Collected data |
== Segment start ==
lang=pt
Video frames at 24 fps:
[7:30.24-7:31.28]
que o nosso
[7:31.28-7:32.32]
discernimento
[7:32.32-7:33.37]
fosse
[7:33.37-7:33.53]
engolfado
== Segment end ==
== Segment start ==
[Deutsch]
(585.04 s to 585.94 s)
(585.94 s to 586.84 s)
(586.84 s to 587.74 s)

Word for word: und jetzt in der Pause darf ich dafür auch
== Segment end ==
== Segment start ==
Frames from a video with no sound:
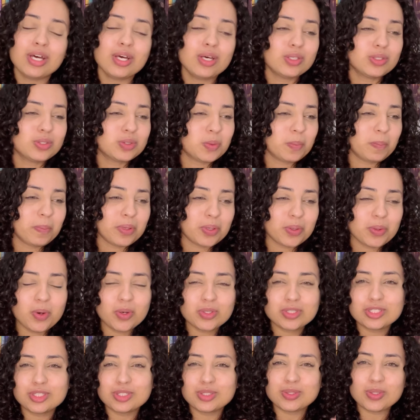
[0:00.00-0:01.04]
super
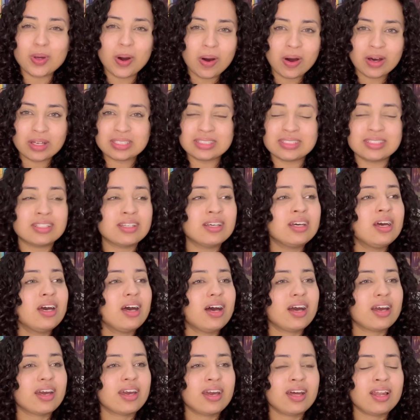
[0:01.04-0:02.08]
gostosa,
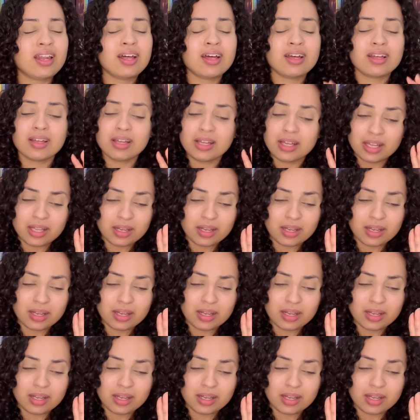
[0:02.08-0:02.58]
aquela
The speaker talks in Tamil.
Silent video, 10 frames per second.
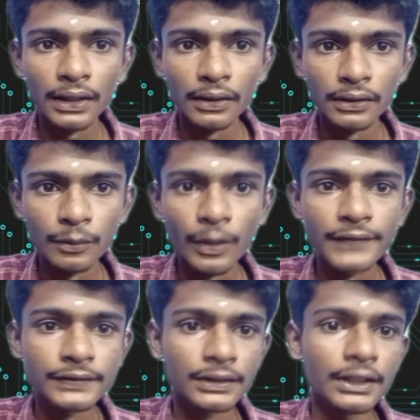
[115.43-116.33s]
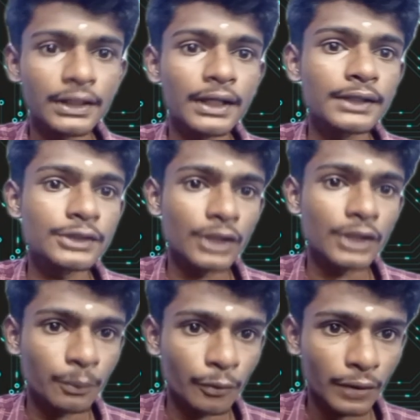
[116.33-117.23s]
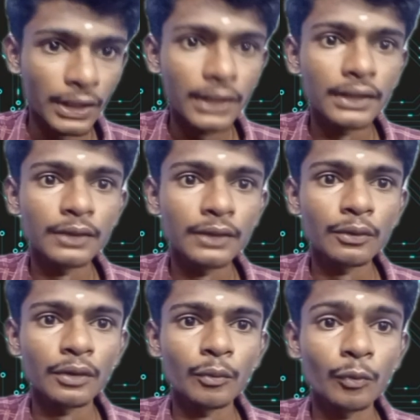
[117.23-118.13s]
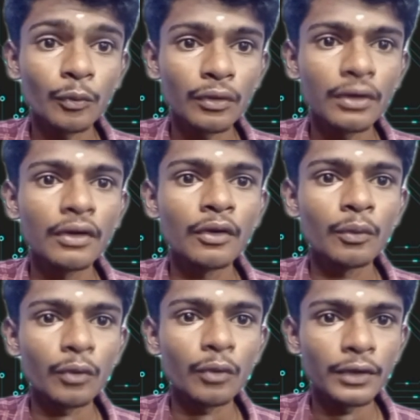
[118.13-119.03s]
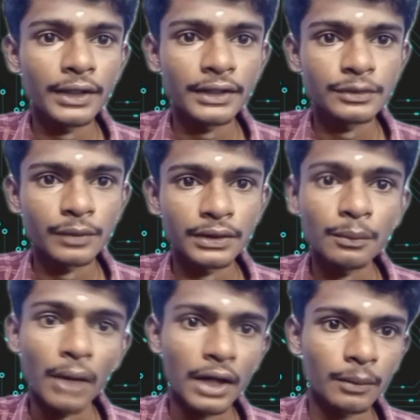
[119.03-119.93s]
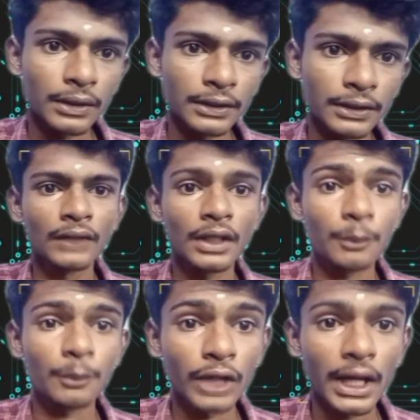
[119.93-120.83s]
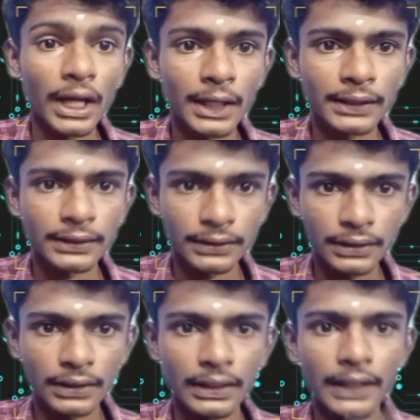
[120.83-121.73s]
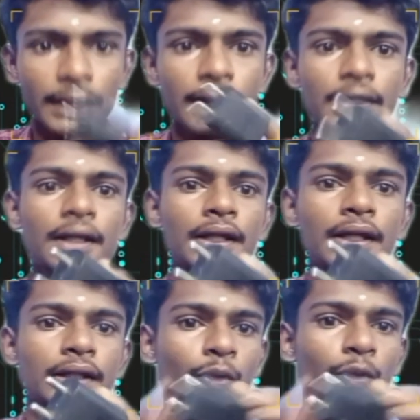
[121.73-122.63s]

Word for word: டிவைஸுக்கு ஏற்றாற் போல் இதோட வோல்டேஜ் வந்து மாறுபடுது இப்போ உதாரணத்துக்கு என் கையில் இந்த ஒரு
== Segment end ==
When you reach the line that has "Silent video, 10 frames per second." in the data above, start repeating lines exactly, and stop after the line that has "Word for word: டிவைஸுக்கு"; pictures stay out.

COMPLETED TASK |
Silent video, 10 frames per second.
[115.43-116.33s]
[116.33-117.23s]
[117.23-118.13s]
[118.13-119.03s]
[119.03-119.93s]
[119.93-120.83s]
[120.83-121.73s]
[121.73-122.63s]

Word for word: டிவைஸுக்கு ஏற்றாற் போல் இதோட வோல்டேஜ் வந்து மாறுபடுது இப்போ உதாரணத்துக்கு என் கையில் இந்த ஒரு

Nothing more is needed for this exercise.